> **Task objective**
Give back the data below word for word. Any image in it should be left out.

> **Dataset records**
::::::::

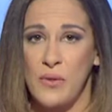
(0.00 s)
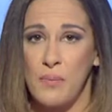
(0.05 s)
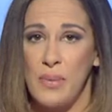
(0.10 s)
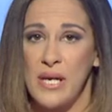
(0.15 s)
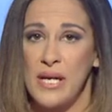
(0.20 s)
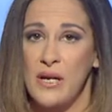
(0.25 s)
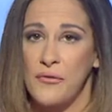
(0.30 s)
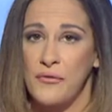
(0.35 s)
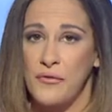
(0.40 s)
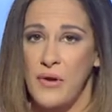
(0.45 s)

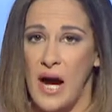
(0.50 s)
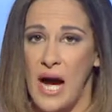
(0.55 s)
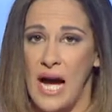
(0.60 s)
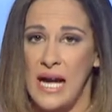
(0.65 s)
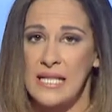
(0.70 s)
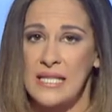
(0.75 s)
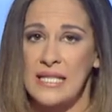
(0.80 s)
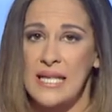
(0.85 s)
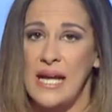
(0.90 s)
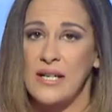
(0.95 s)
bigger
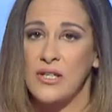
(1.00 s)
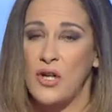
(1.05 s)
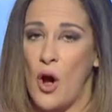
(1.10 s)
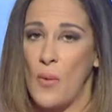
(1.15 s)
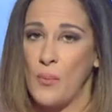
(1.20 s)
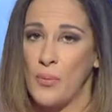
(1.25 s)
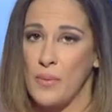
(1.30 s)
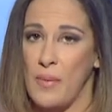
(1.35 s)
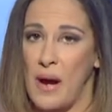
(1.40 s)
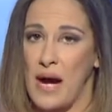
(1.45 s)
fines and
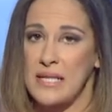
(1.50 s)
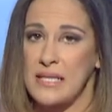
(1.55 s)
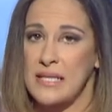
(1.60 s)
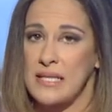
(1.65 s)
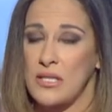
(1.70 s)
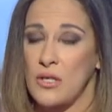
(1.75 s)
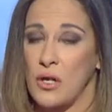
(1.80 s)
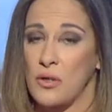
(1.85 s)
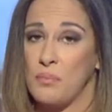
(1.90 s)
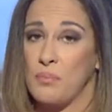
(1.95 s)

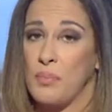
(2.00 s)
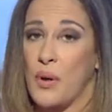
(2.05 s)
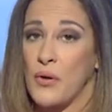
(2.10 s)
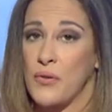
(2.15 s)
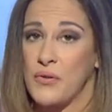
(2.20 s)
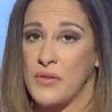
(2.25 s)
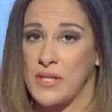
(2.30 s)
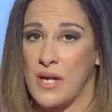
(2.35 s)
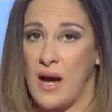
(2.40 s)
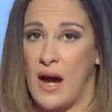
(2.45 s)
compromises on
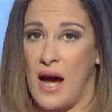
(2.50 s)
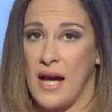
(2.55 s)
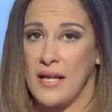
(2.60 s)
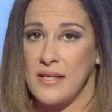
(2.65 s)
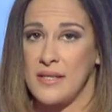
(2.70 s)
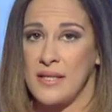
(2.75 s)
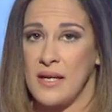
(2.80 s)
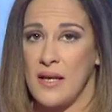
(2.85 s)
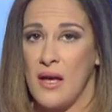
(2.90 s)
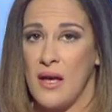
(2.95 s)
both sides.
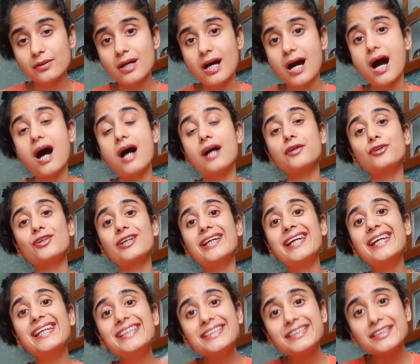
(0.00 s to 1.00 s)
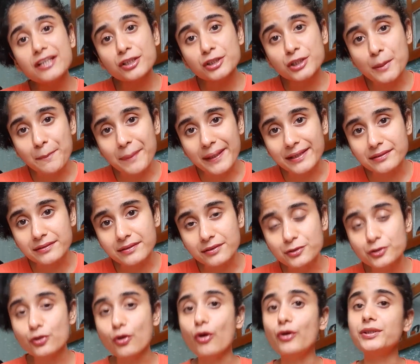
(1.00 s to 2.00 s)
are
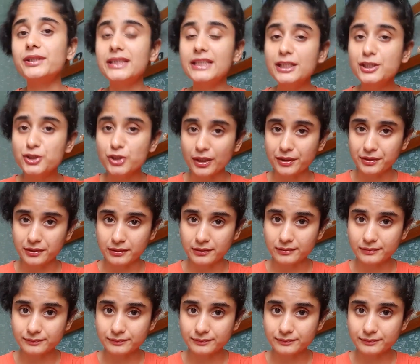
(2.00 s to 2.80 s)
interdependent on each other.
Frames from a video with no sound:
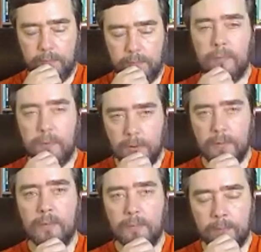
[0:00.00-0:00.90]

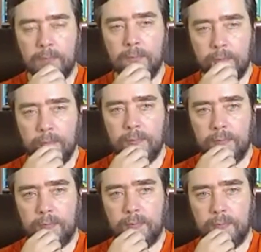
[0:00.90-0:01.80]
of those
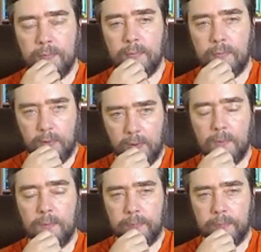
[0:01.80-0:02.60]
objectives scaling up.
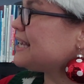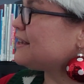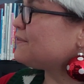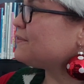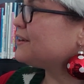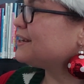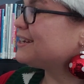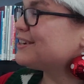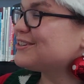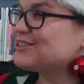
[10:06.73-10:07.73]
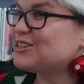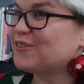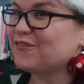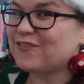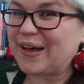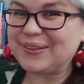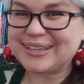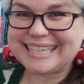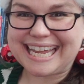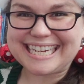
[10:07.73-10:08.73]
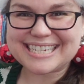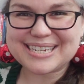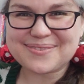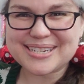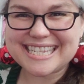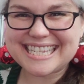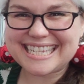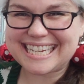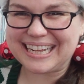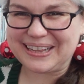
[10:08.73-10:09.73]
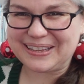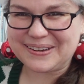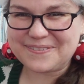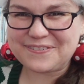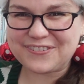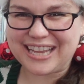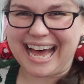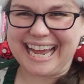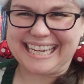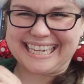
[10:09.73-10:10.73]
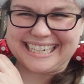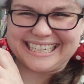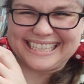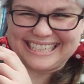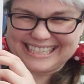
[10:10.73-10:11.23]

Eve, she felt like she was still flying.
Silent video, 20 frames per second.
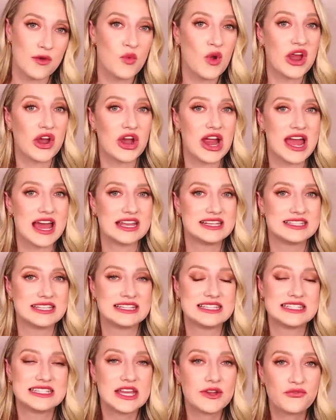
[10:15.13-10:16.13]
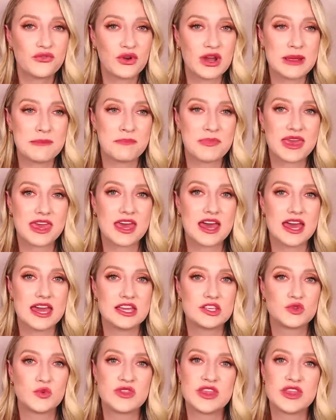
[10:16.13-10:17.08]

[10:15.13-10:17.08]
Whereas it's different because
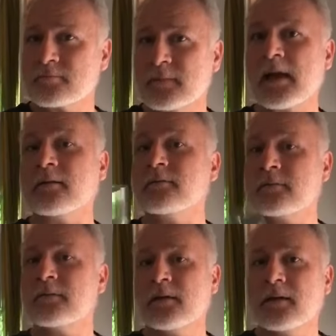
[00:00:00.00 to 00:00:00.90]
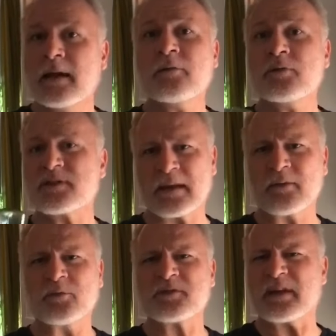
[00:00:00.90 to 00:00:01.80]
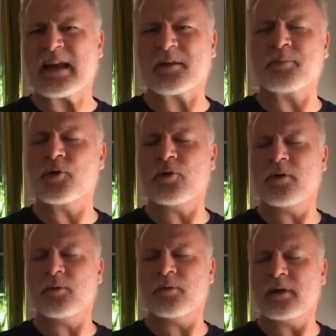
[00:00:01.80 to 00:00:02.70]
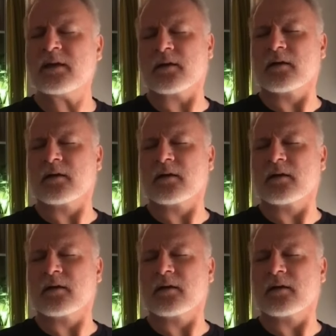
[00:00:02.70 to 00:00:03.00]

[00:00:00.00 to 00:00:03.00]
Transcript: Yeah. Yeah, it was like pure liquor.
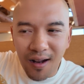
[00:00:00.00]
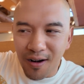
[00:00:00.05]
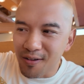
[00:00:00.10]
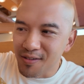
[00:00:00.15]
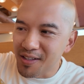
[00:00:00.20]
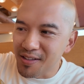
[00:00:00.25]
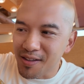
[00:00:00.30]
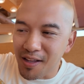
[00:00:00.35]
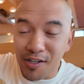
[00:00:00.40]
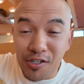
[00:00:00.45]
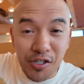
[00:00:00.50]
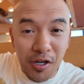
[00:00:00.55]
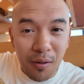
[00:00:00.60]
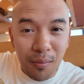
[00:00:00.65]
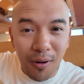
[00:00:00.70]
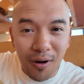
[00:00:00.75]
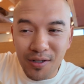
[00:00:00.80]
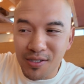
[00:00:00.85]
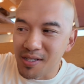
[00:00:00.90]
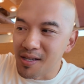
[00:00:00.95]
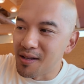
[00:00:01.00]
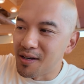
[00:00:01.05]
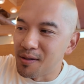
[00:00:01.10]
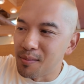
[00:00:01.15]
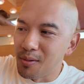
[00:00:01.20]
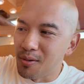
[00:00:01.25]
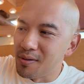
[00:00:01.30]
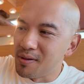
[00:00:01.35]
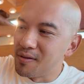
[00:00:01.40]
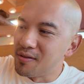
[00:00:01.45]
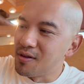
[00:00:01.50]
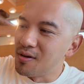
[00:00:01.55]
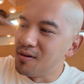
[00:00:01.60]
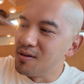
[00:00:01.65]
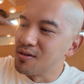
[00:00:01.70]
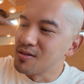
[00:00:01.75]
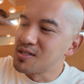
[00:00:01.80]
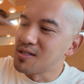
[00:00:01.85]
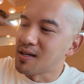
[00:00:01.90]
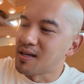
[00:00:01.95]
I don't think that shell part's edible, even though it
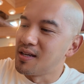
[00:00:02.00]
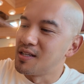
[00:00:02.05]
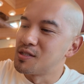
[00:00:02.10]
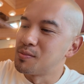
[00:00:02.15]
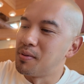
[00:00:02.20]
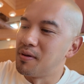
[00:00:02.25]
looks like it's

::::::::

> **Completed task**
(0.00 s)
(0.05 s)
(0.10 s)
(0.15 s)
(0.20 s)
(0.25 s)
(0.30 s)
(0.35 s)
(0.40 s)
(0.45 s)

(0.50 s)
(0.55 s)
(0.60 s)
(0.65 s)
(0.70 s)
(0.75 s)
(0.80 s)
(0.85 s)
(0.90 s)
(0.95 s)
bigger
(1.00 s)
(1.05 s)
(1.10 s)
(1.15 s)
(1.20 s)
(1.25 s)
(1.30 s)
(1.35 s)
(1.40 s)
(1.45 s)
fines and
(1.50 s)
(1.55 s)
(1.60 s)
(1.65 s)
(1.70 s)
(1.75 s)
(1.80 s)
(1.85 s)
(1.90 s)
(1.95 s)

(2.00 s)
(2.05 s)
(2.10 s)
(2.15 s)
(2.20 s)
(2.25 s)
(2.30 s)
(2.35 s)
(2.40 s)
(2.45 s)
compromises on
(2.50 s)
(2.55 s)
(2.60 s)
(2.65 s)
(2.70 s)
(2.75 s)
(2.80 s)
(2.85 s)
(2.90 s)
(2.95 s)
both sides.
(0.00 s to 1.00 s)
(1.00 s to 2.00 s)
are
(2.00 s to 2.80 s)
interdependent on each other.
Frames from a video with no sound:
[0:00.00-0:00.90]

[0:00.90-0:01.80]
of those
[0:01.80-0:02.60]
objectives scaling up.
[10:06.73-10:07.73]
[10:07.73-10:08.73]
[10:08.73-10:09.73]
[10:09.73-10:10.73]
[10:10.73-10:11.23]

Eve, she felt like she was still flying.
Silent video, 20 frames per second.
[10:15.13-10:16.13]
[10:16.13-10:17.08]

[10:15.13-10:17.08]
Whereas it's different because
[00:00:00.00 to 00:00:00.90]
[00:00:00.90 to 00:00:01.80]
[00:00:01.80 to 00:00:02.70]
[00:00:02.70 to 00:00:03.00]

[00:00:00.00 to 00:00:03.00]
Transcript: Yeah. Yeah, it was like pure liquor.
[00:00:00.00]
[00:00:00.05]
[00:00:00.10]
[00:00:00.15]
[00:00:00.20]
[00:00:00.25]
[00:00:00.30]
[00:00:00.35]
[00:00:00.40]
[00:00:00.45]
[00:00:00.50]
[00:00:00.55]
[00:00:00.60]
[00:00:00.65]
[00:00:00.70]
[00:00:00.75]
[00:00:00.80]
[00:00:00.85]
[00:00:00.90]
[00:00:00.95]
[00:00:01.00]
[00:00:01.05]
[00:00:01.10]
[00:00:01.15]
[00:00:01.20]
[00:00:01.25]
[00:00:01.30]
[00:00:01.35]
[00:00:01.40]
[00:00:01.45]
[00:00:01.50]
[00:00:01.55]
[00:00:01.60]
[00:00:01.65]
[00:00:01.70]
[00:00:01.75]
[00:00:01.80]
[00:00:01.85]
[00:00:01.90]
[00:00:01.95]
I don't think that shell part's edible, even though it
[00:00:02.00]
[00:00:02.05]
[00:00:02.10]
[00:00:02.15]
[00:00:02.20]
[00:00:02.25]
looks like it's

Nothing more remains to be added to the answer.